View Full Version : lost in plc's
June 6th, 2002, 03:06 PM
Greeting from plannet plc,
Ok I guess I'm frustrated now.
I am trying to find out what kind of advanced functions plc's have so that I can see the range and evaluate the types, any suggestions?????
I would be really greatfull to anyone who can tell me what this is all about!
June 6th, 2002, 03:12 PM
That is a really open ended question. That is a really long list.
Tell your instructor that in the real world, most people determine what the task requires and then evaluate the hardware that is capable of doing it.
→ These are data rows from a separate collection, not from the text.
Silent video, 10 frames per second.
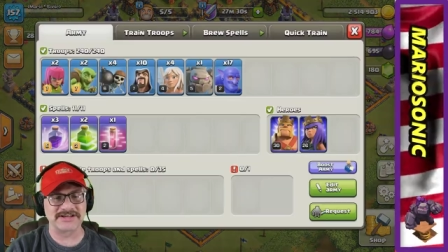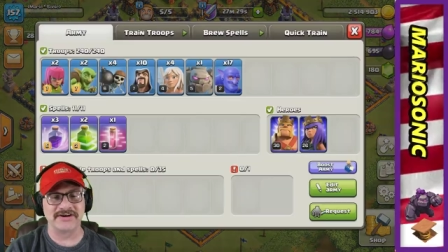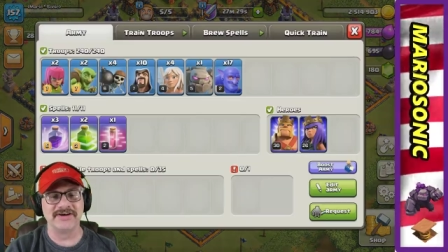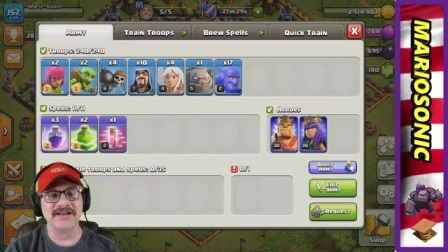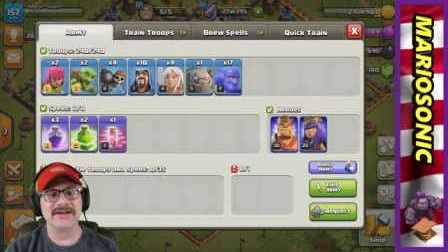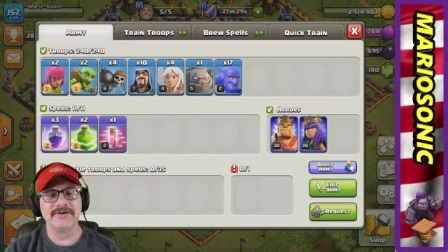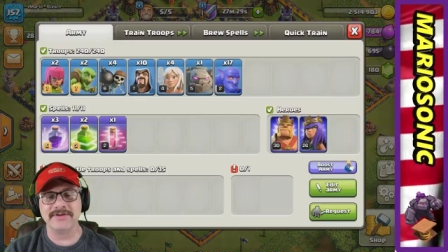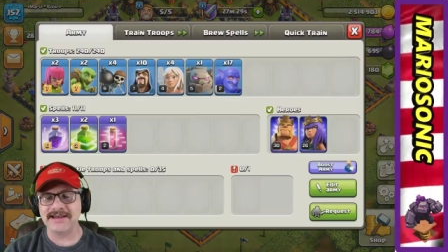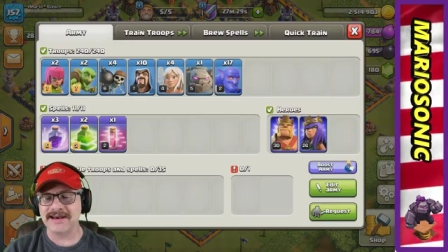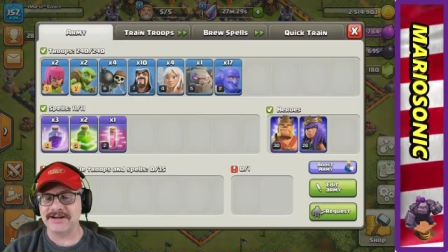So
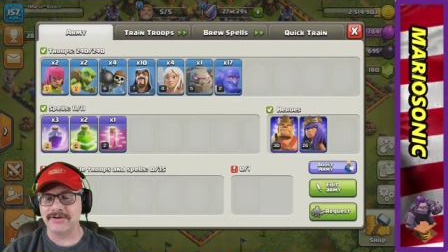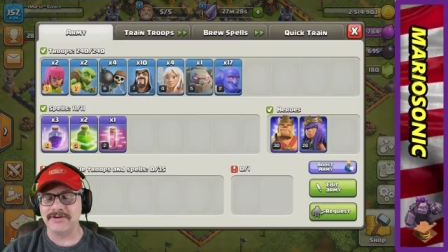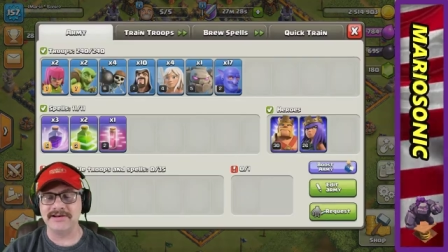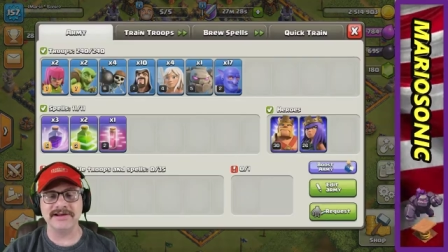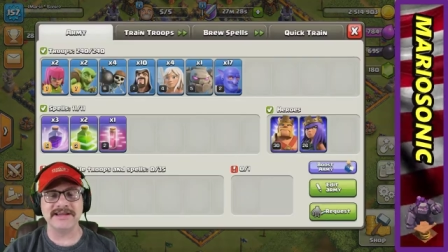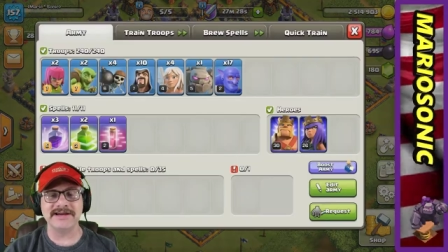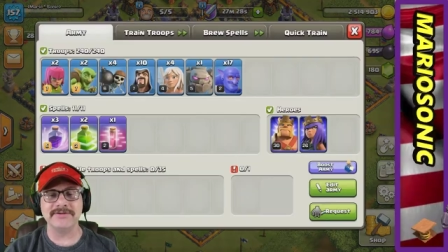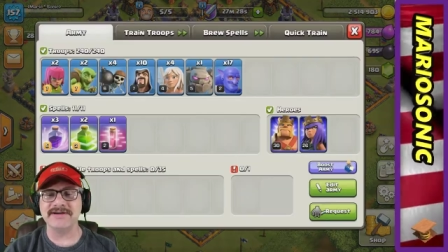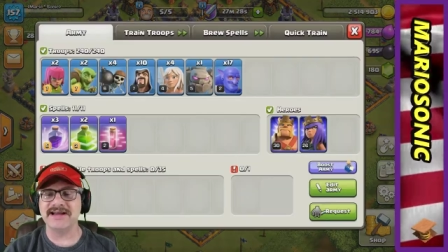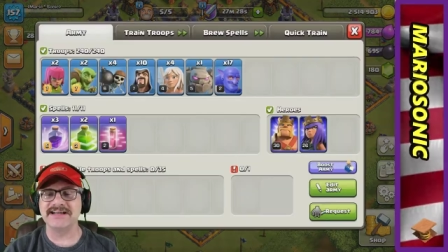we got to go and look look
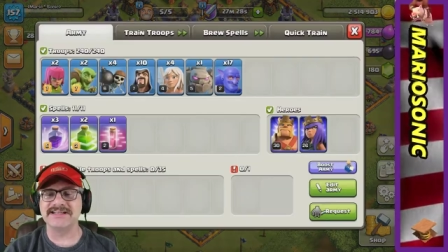here. We got to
This narrows it down a lot.
June 6th, 2002, 03:20 PM
all of the questions are open ended Its just trying to understand what he really wants I dont have time to ask him as it project has to be finished and handded in, in 4 days :(
June 6th, 2002, 03:33 PM
The problem is, each manufacturer defines for itself what consitutes an "advanced" function.
For some, the ability to calculate SIN(x) (or even SQRT(x)) is
"advanced", while others just consider that a normal math function.
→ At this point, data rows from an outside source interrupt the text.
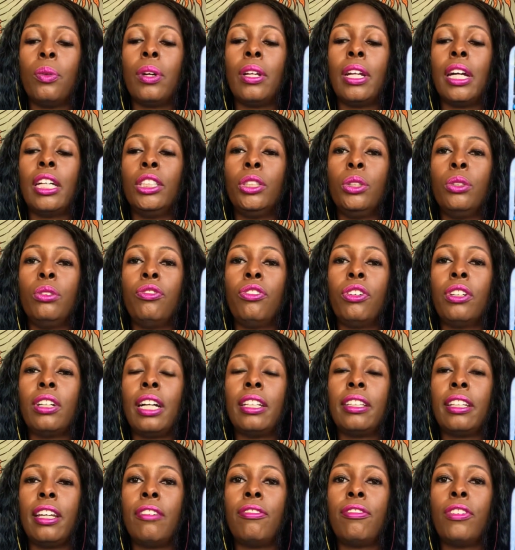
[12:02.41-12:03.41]
And I do feel
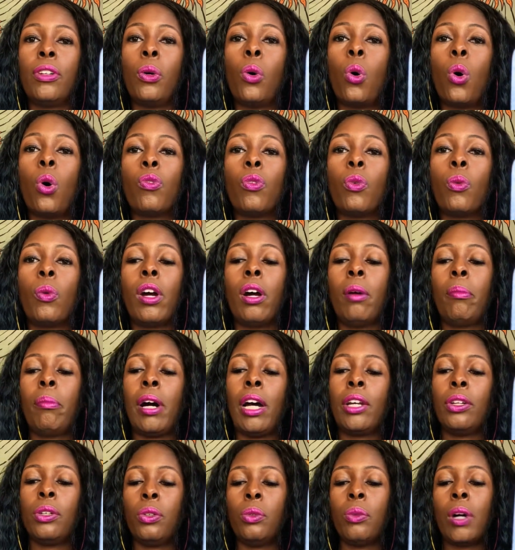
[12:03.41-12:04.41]
like they feel overwhelmed by
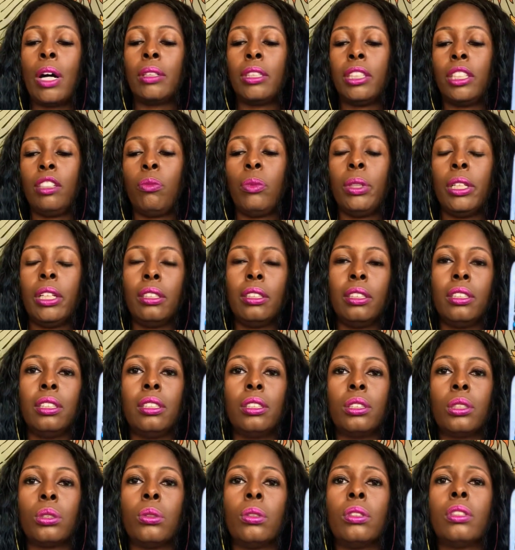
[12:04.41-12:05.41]
you. I'll see if we get the 10
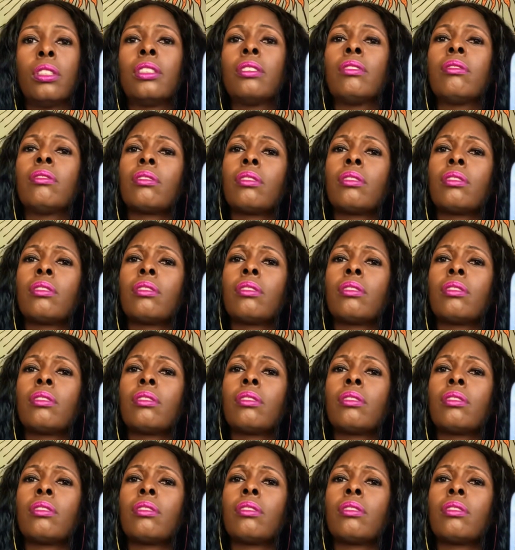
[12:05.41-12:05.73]
of Swords.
Or even data types - long integers, 8-byte floats.
For others, it's support of multiple IEEE 61131-3 languages.
Other's brag about the control over the RS-232 port, while other's practically ignore it.
Basically, a PLC is made to manipulate bits (cols & contacts), and have a few timers and counters. Anything above that may be considered fru-fru.
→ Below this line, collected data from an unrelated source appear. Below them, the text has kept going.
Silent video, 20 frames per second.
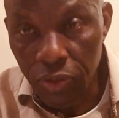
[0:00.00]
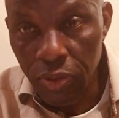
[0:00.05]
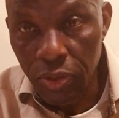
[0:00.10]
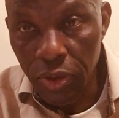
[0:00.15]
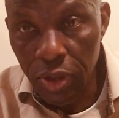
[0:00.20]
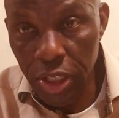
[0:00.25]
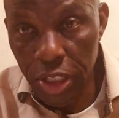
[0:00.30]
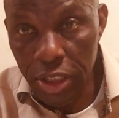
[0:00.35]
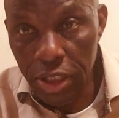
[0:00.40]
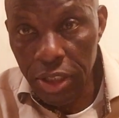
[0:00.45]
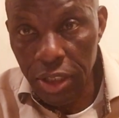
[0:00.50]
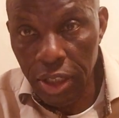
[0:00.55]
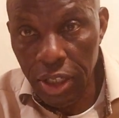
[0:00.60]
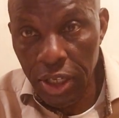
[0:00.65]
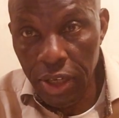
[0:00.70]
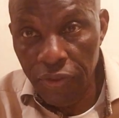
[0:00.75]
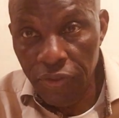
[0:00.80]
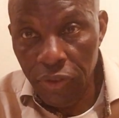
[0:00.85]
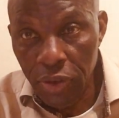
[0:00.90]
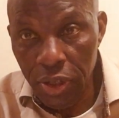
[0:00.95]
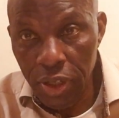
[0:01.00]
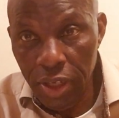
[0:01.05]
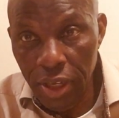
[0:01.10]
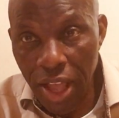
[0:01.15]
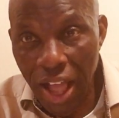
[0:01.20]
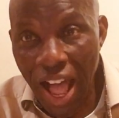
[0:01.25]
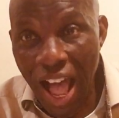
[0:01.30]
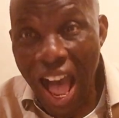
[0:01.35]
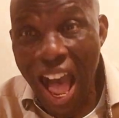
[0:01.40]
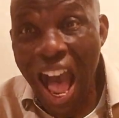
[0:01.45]
Listen carefully.
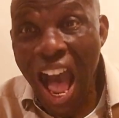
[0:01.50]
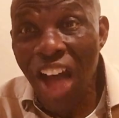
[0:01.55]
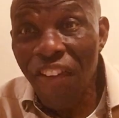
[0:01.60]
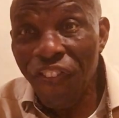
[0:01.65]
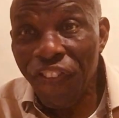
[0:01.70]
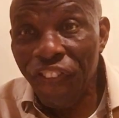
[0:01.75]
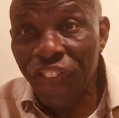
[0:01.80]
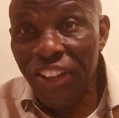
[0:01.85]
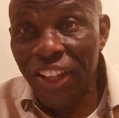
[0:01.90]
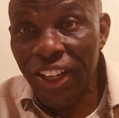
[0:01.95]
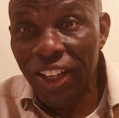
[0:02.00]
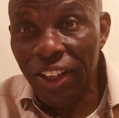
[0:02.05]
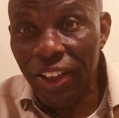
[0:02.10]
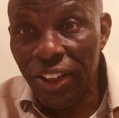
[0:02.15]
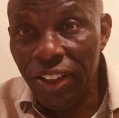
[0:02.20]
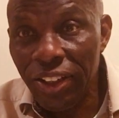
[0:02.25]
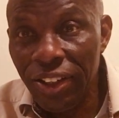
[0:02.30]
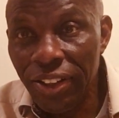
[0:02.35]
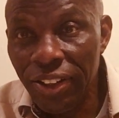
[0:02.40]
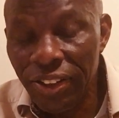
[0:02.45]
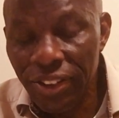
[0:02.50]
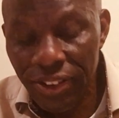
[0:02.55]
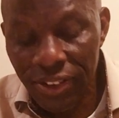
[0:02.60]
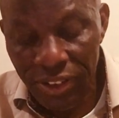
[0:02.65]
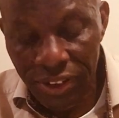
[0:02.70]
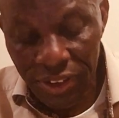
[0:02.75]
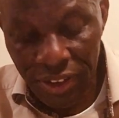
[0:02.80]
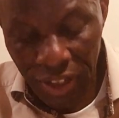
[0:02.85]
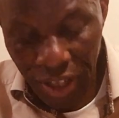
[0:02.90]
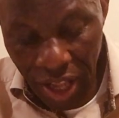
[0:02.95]
After,
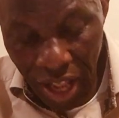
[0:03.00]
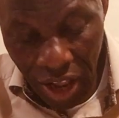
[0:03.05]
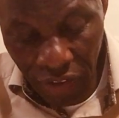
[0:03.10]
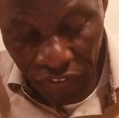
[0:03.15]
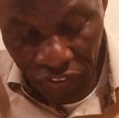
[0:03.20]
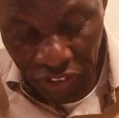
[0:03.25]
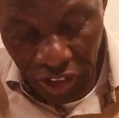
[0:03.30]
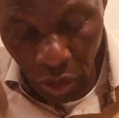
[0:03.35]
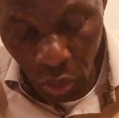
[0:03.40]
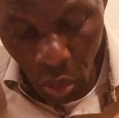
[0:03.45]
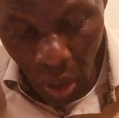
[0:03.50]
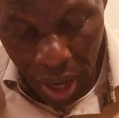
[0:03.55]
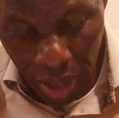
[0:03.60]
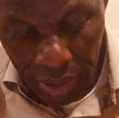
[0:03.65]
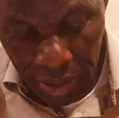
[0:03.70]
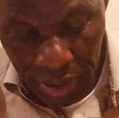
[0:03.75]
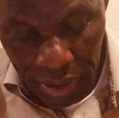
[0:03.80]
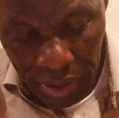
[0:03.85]
after what?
I do hope you aren't going to be expect us to do all your homework for the rest of the semester. If your prof keeps asking these sorts of open-ended, irrelevant questoins, call him on it. Ask for clarification. Remember, you pay HIS salary. He's there for you, not you for him. If he doesn't deliver, drop the course, and complain to the dean. Try to convince former fellow students to do the same. I know it's tough to do if it's a required course, but unless there is an environmental pressure to change, he won't. Think Darwin.
June 6th, 2002, 03:39 PM
So basically any function which the manufacturer see's as a bit speacial would be considered an advanced function! that makes sense, I on the right course now I think, I hope so anyway. Otherwise 4 years of studying could all come to a big crash and so could my carrer.
Thanks for replying
June 6th, 2002, 05:31 PM
I'd like to add that defining "advanced functions" is shooting at a moving target. At one time any PLC that had analog I/O and four function math was considered "advanced". Then anything with serial communications and networking ability was advanced. Then anything with floating point math and PID blocks was advanced. Then anything with high level language ability like "C" was advanced. Then anything with ethernet was advanced. And now most of these features are available in all but the smallest brick PLCs.
Essentially, to an end user any feature that the majority of PLCs in a specific market segment don't have is advanced. To a salesman any PLC with features they didn't sell last year is advanced. To a purchasing agent any PLC that costs more than he paid last year had better be advanced!
What is advanced? How high is up?
June 6th, 2002, 09:39 PM
Last I saw an Advanced Function, it detected the forward movement of a trolley.
Guess some of us are less sofisticated.